[RECORDED DATA]:

Content starts

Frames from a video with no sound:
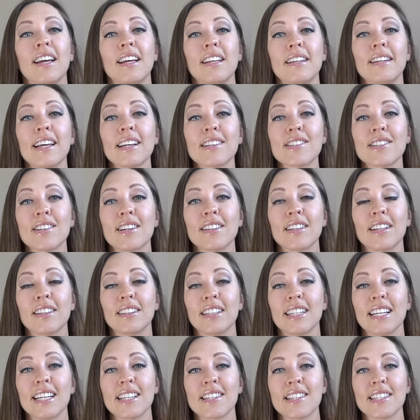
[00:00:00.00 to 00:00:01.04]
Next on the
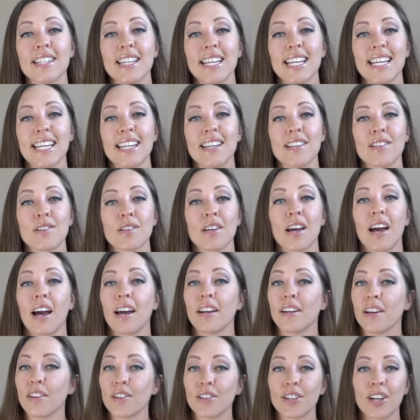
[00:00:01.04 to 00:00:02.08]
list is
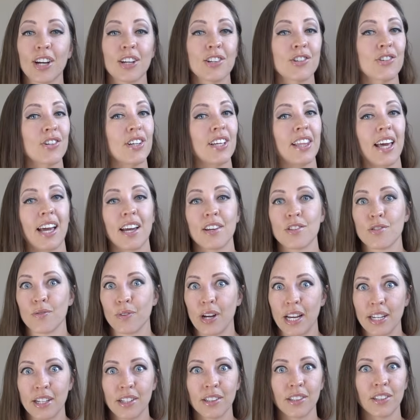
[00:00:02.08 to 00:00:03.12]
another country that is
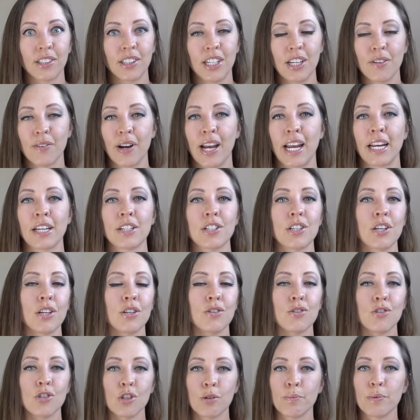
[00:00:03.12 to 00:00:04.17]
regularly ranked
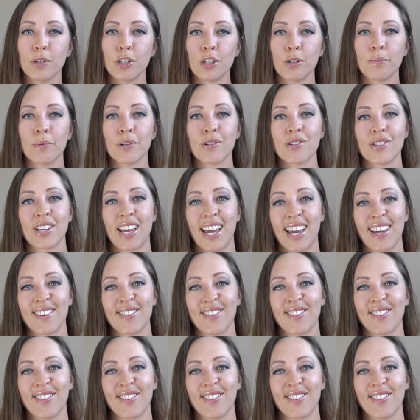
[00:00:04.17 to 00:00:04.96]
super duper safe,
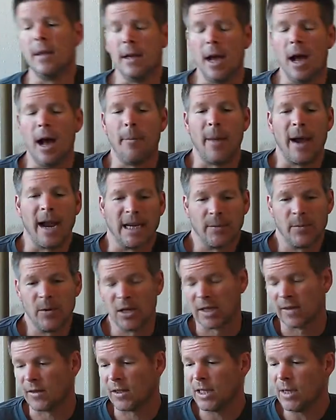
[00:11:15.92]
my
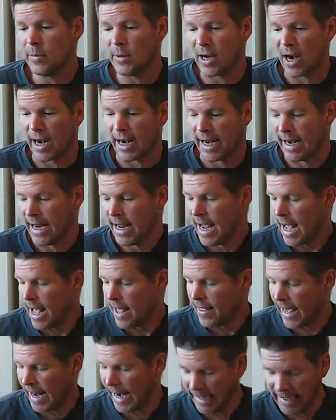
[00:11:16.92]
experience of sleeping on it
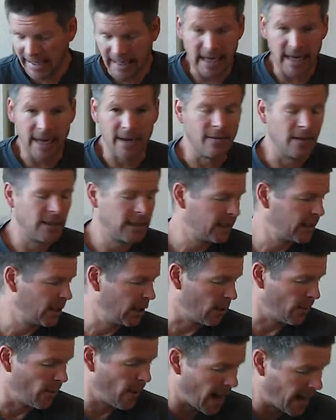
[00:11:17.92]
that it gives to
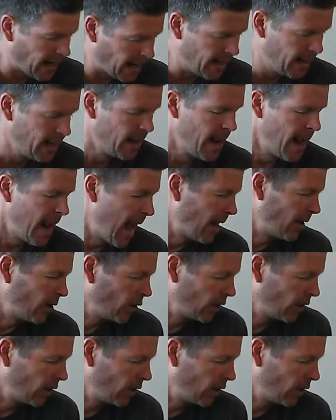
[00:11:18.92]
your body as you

Content ends

[TASK DESCRIPTION]: Copy everything in the records above except the pictures, exactly as written.

[SOLUTION TO THE PROBLEM]:
Frames from a video with no sound:
[00:00:00.00 to 00:00:01.04]
Next on the
[00:00:01.04 to 00:00:02.08]
list is
[00:00:02.08 to 00:00:03.12]
another country that is
[00:00:03.12 to 00:00:04.17]
regularly ranked
[00:00:04.17 to 00:00:04.96]
super duper safe,
[00:11:15.92]
my
[00:11:16.92]
experience of sleeping on it
[00:11:17.92]
that it gives to
[00:11:18.92]
your body as you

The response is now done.